Fine-tuning on your own data is available through OpenAI, Anthropic, and others. This is expensive and requires careful data curation, but it produces systematic behavior changes that prompts alone can’t achieve. If you need a model that consistently uses your company’s terminology, follows a specific format, or responds in a domain-specific way, fine-tuning is the right tool. Prompting is not.

Model selection is underrated. Picking a model trained for code versus one trained for conversation versus one fine-tuned for customer support isn’t prompt engineering, but it might be the most impactful choice you make. The embeddings and retrieval architecture you pair with a model often matters more than prompt wording too.

The Honest Case for Prompting

None of this means prompting is useless. Within the space a model allows, prompts move the needle in real ways. Chain-of-thought prompting, where you ask the model to reason step by step before answering, genuinely improves performance on reasoning tasks. This was documented in Google’s 2022 research and has been replicated extensively.
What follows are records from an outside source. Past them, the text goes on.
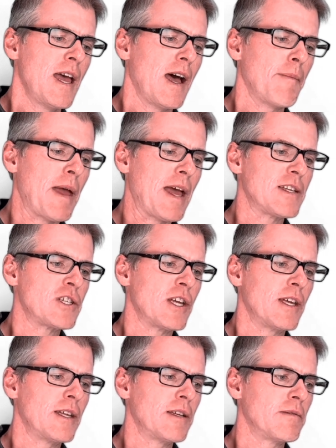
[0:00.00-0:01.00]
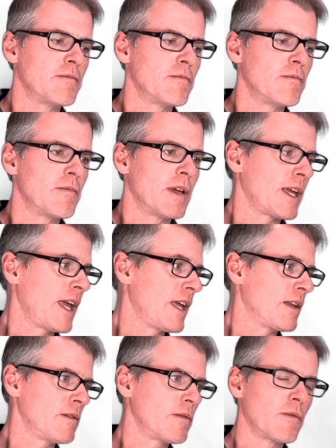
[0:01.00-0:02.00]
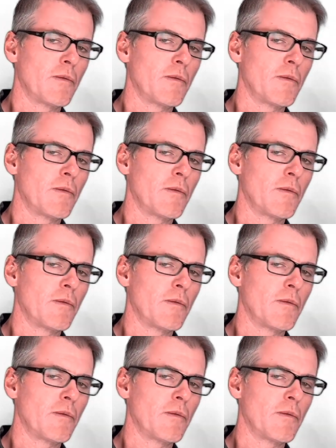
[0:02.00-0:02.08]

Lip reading: Imagine, again,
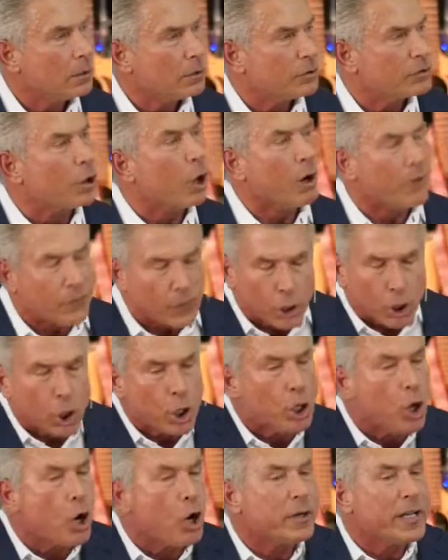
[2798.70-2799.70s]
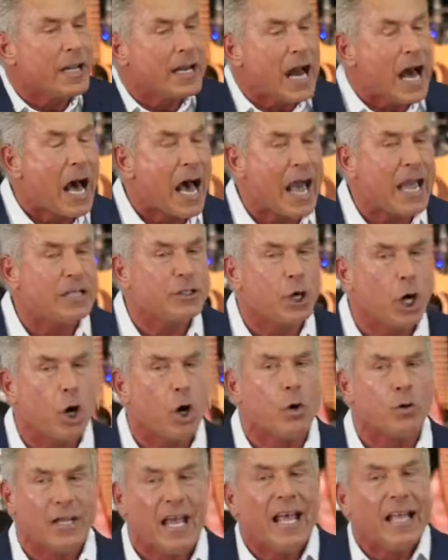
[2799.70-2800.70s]
So if you don't and I
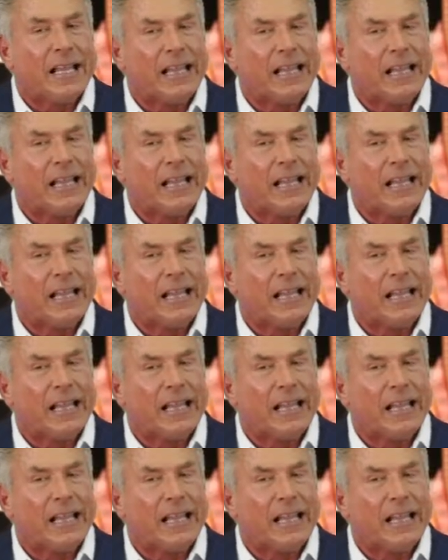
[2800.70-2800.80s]
don't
Role framing, few-shot examples, and explicit output formatting instructions all produce measurably better results.

The point isn’t that prompting is worthless. The point is that prompting is a UI-level intervention in a system where the core behavior is set at the infrastructure level. Getting good at prompts is worth doing. Thinking that prompts are where control lives is a mistake that leads to brittle, unpredictable applications.

If you’re building something that depends on reliable model behavior, the questions worth asking are: What model were we trained on, what was its fine-tuning objective, and does that match what we actually need? What’s in our system prompt, and is it doing real work? Are we using temperature settings appropriate to the task?

Those questions are less exciting than hunting for the perfect prompt. They’re also more likely to get you somewhere.

The Practical Takeaway

Here’s a simple framework for thinking about LLM control, ordered from most to least impactful:

Model choice and training origin (you can select, not configure)
Fine-tuning (you can do this if you have data and budget)
System prompt and inference parameters (you can set these via API)
User-turn prompting (what most people call “prompt engineering”)

Spend your effort proportionally. If you’re using the API to build something real, invest in your system prompt and understand your temperature settings before you spend hours optimizing your user-facing prompts. If you’re a consumer user, good prompting is basically your only tool, so learn it, but don’t mistake it for control.

And if you’re relying on prompt engineering to make a poorly suited model behave correctly, you’re not solving the problem. You’re negotiating with it.